Ação Civil Pública ajuizada pela 1ª Promotoria de Justiça de Itiquira (a 357km de Cuiabá) foi julgada procedente e a usina hidrelétrica (UHE) Itiquira Energética S.A. foi condenada pela prática de dano ambiental que resultou na morte de centenas de peixes, no ano de 2018. Conforme a sentença, foram estabelecidas diversas obrigações à requerida e, em caso da impossibilidade de cumprimento, fixada indenização no valor aproximado de R$ 150 milhões.
Para garantir o pagamento, o Juízo determinou o bloqueio dos bens. A sentença da juíza Fernanda Mayumi Kobayashi determina que a hidrelétrica não realize operações que impliquem na súbita elevação ou redução do nível do Rio Itiquira de tal modo que possa resultar no aprisionamento ou nova mortandade de peixes.

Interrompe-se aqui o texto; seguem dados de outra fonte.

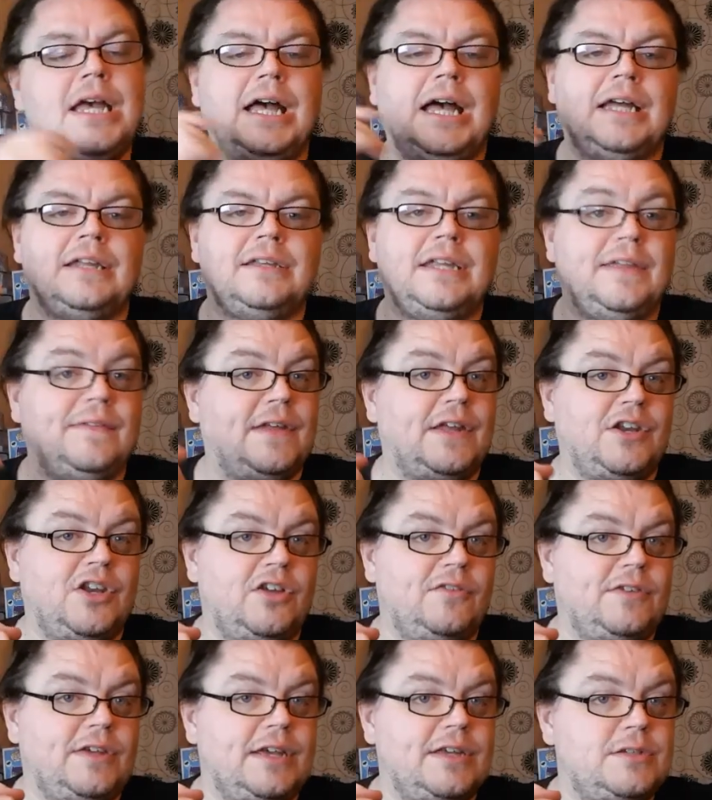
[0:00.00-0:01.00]
And hit that
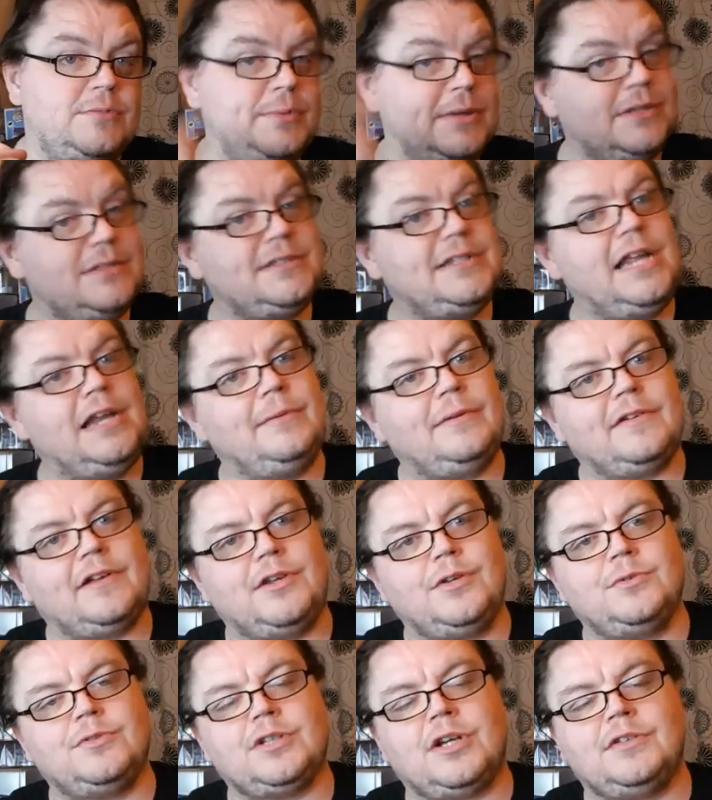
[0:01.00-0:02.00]
notification bell to tell me when I've
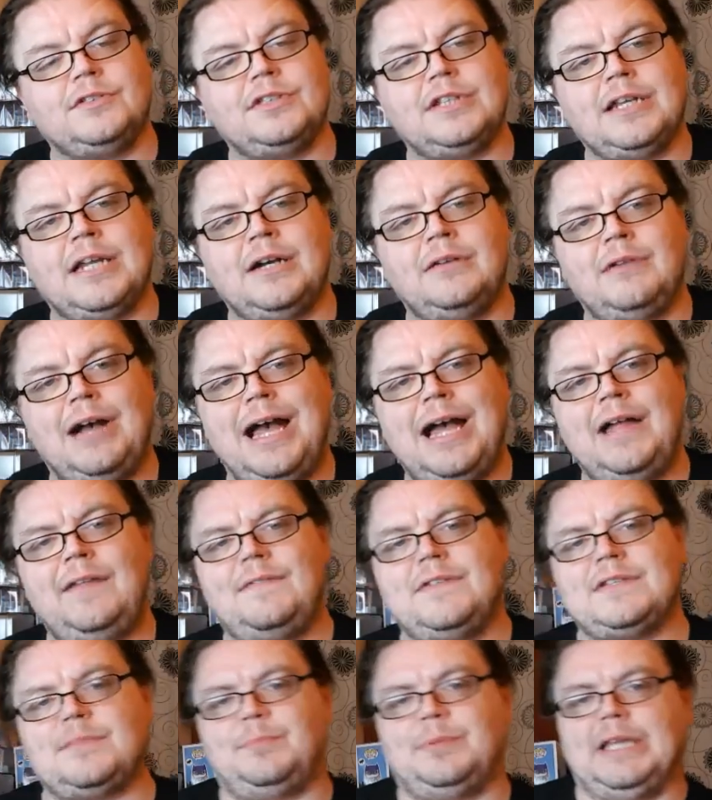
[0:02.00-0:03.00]
got new content out.
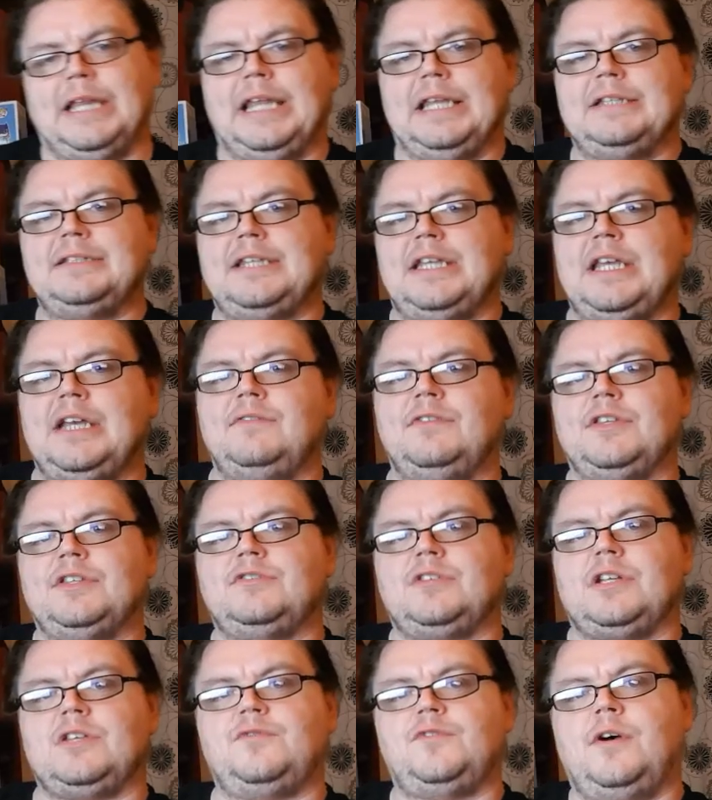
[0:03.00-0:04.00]
And there's a playlist here for the
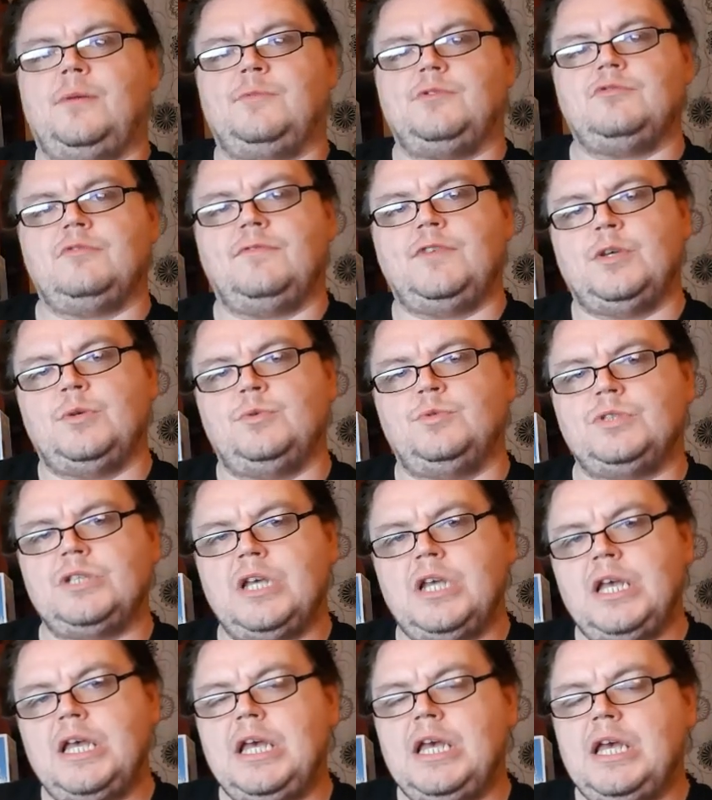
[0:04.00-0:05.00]
Transformers reviews.
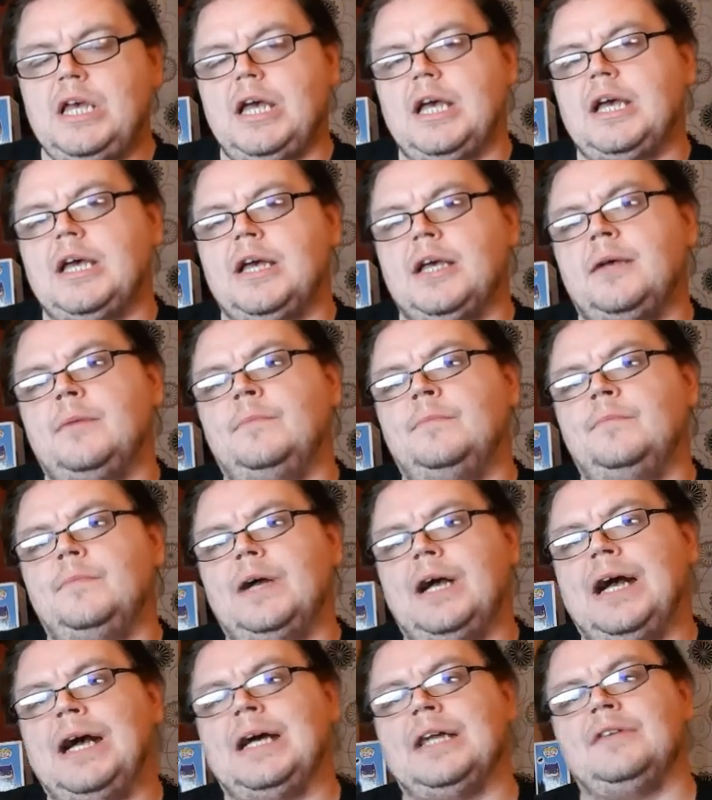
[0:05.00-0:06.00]
And
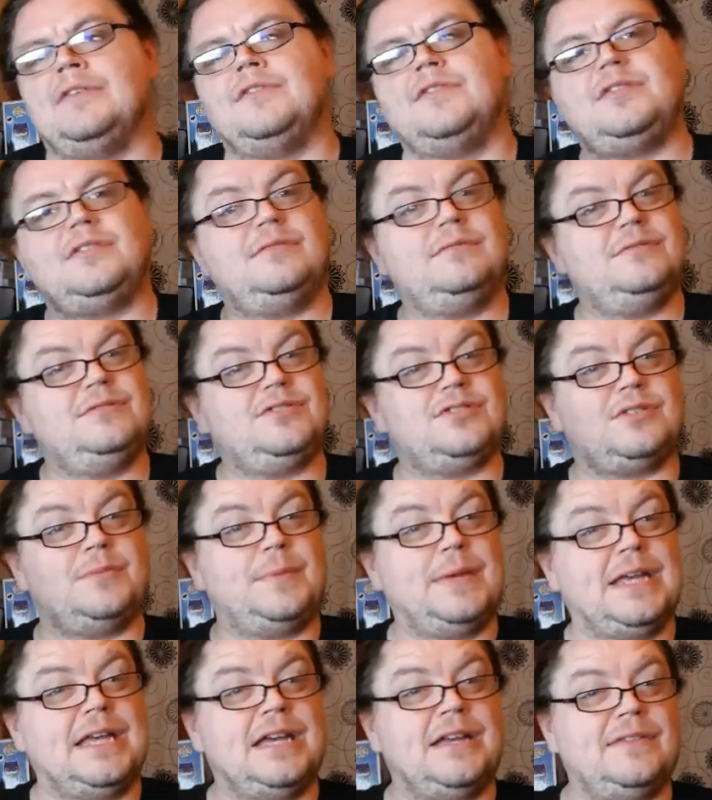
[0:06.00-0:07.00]
just
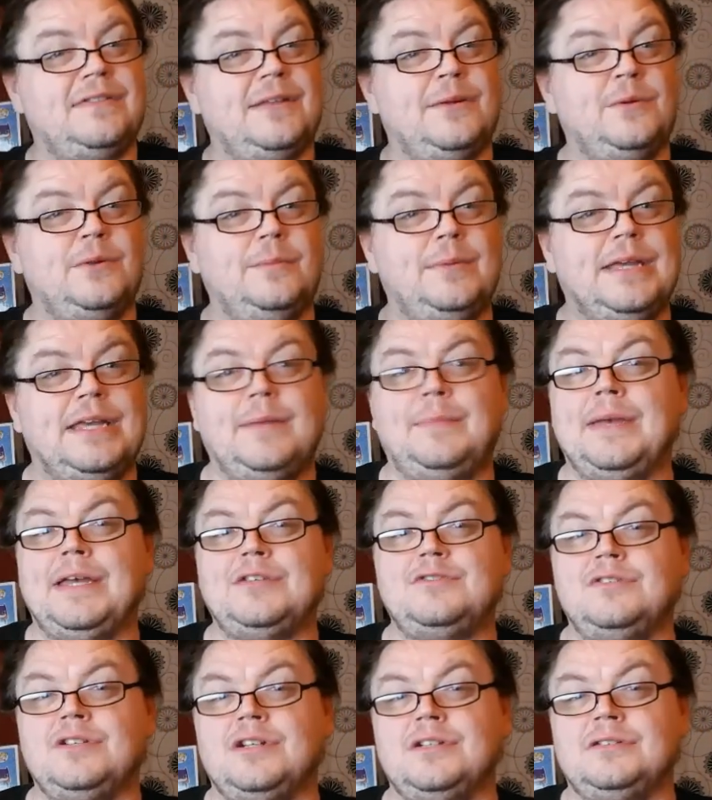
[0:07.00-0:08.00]
up here there will be a
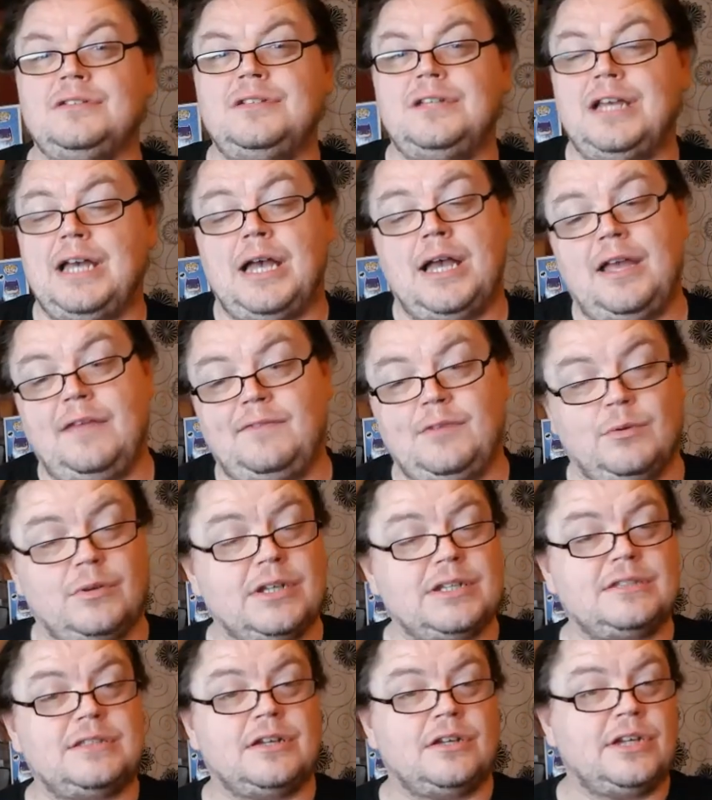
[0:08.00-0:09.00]
Patreon. If you
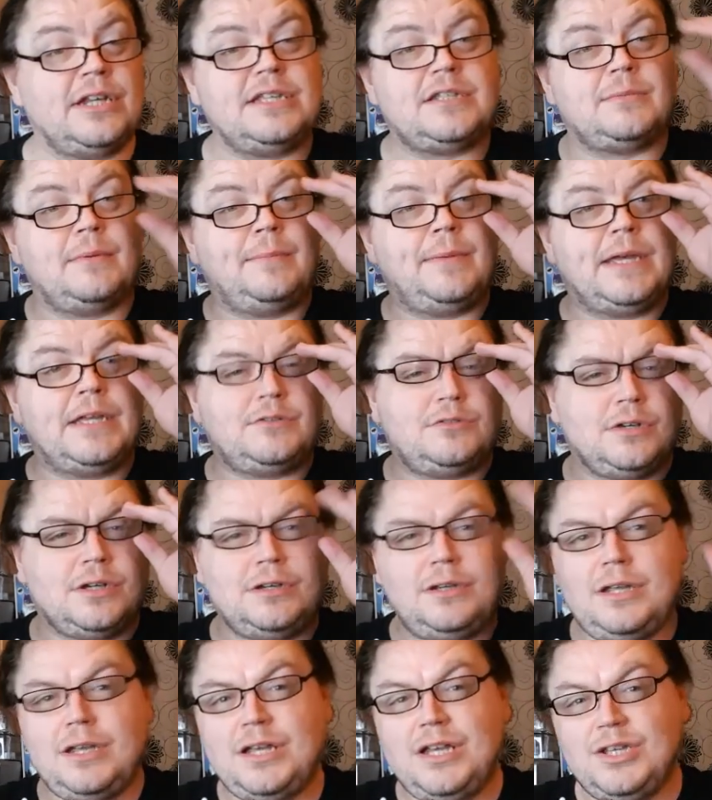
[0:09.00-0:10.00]
want to donate to my
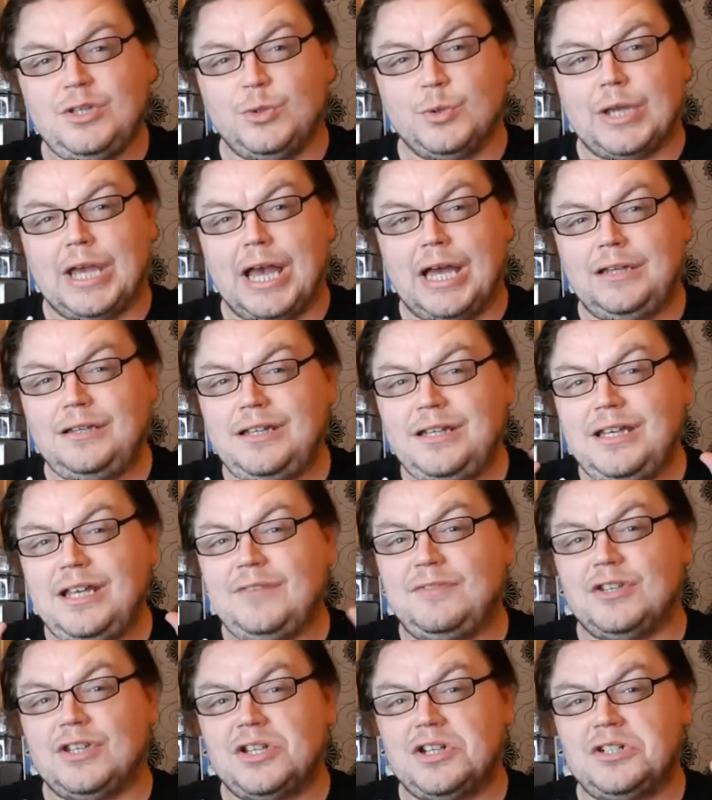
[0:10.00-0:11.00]
Patreon, you can.
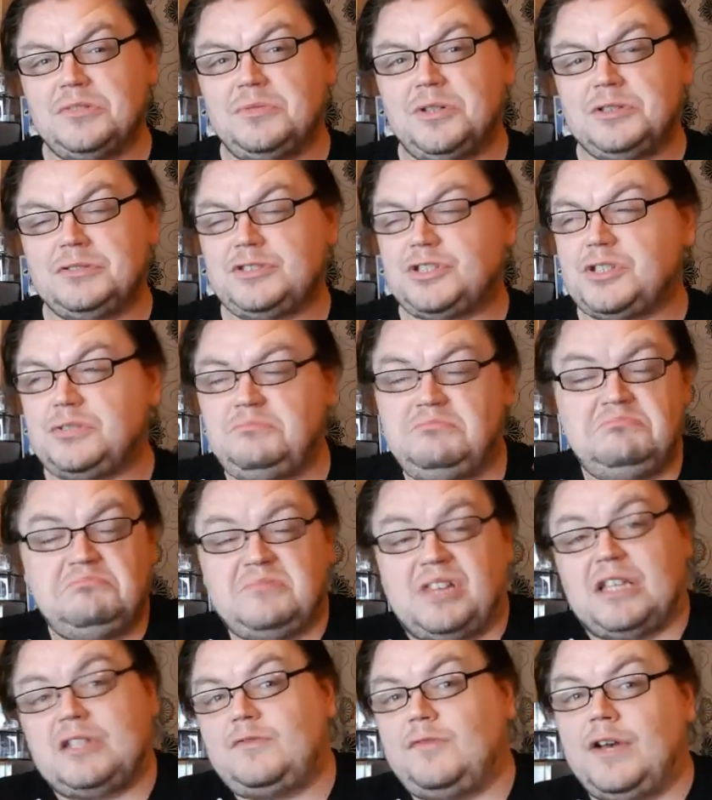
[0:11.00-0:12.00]
If you don't want to,
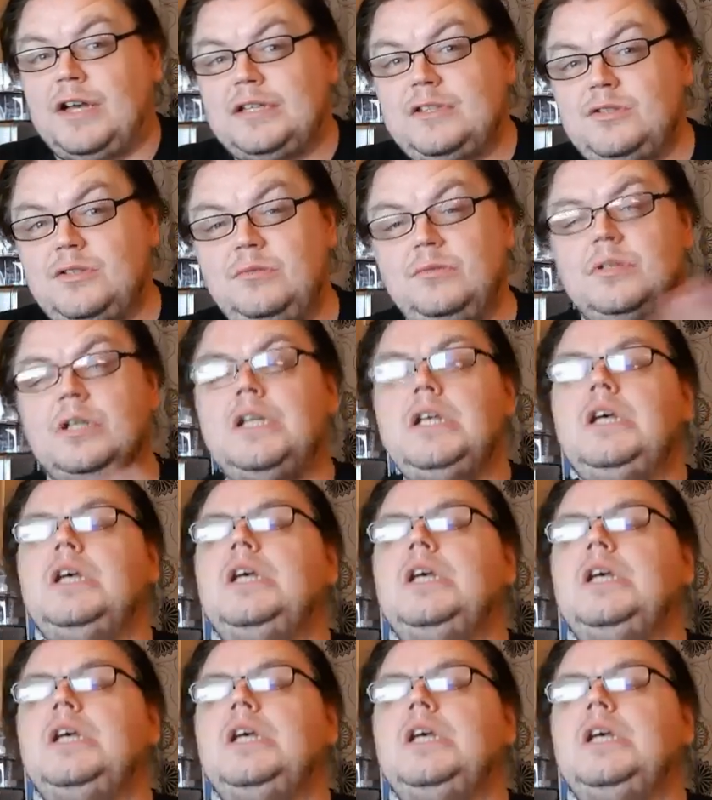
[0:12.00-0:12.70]
that's fine too.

A multa estabelecida, em caso de descumprimento, é de R$ 10 mil fora do período de reprodução e R$ 100 mil durante o período reprodutivo (piracema) da ictiofauna. Estabelece ainda prazo de 90 dias para que a condenada apresente e implemente as seguintes medidas de mitigação do dano ambiental causado aos peixes: implantação de sistema de monitoramento da pesca predatória na região à jusante das instalações da UHE Itiquira I; instalação de sistema de câmeras de monitoramento da região conhecida como “Cachoeira da Represa”, a fim de prevenir que a pesca predatória possa prejudicar a recuperação dos peixes do Rio Itiquira, com acesso remoto aos órgãos de fiscalização ambiental; e monitoramento dos peixes na vazante da UHE, disponibilizando imediatamente os dados à toda a comunidade em sistema on-line.
A decisão fixa também prazo de 90 dias para que a condenada repare o dano “in natura” mediante a apresentação de estudo de viabilidade técnica e ecológica de ações de manejo, de produção de alevinos e repovoamento de peixes (especialmente das espécies Cachara e Pintado). E que execute o projeto após aprovação da Secretaria de Estado de Meio Ambiente (Sema-MT).
Na hipótese da impossibilidade de reparação do dano “in natura”, a UHE foi condenada subsidiariamente ao pagamento de indenização por danos ambientais (mortandade de peixes) no importe de R$ 148.926.360,00 como forma de compensação. E ao pagamento de indenização por danos morais coletivos ou extrapatrimoniais no importe de R$ 2 milhões, a serem destinados ao Fundo Estadual de Reparação dos Direitos Difusos.
Assim, a sentença determinou a decretação de indisponibilidade dos bens imóveis da sociedade empresária Itiquira Energética S.A. até o montante de R$ 150.926.360,00.”O caso causou grande comoção na comunidade itiquirense, que nos auxiliou de forma espontânea e decisiva, fornecendo registros fotográficos dos peixes mortos, com coordenadas geográficas e horários precisos dos espécimes encontrados ao longo do Rio Itiquira. Essa participação dos moradores foi fundamental para documentarmos a extensão dos danos ambientais e suas consequências para o ecossistema. Agora, com esta decisão, a comunidade local encontra uma resposta”, destaca Claudio Angelo Correa Gonzaga, promotor de Justiça autor da ação civil pública.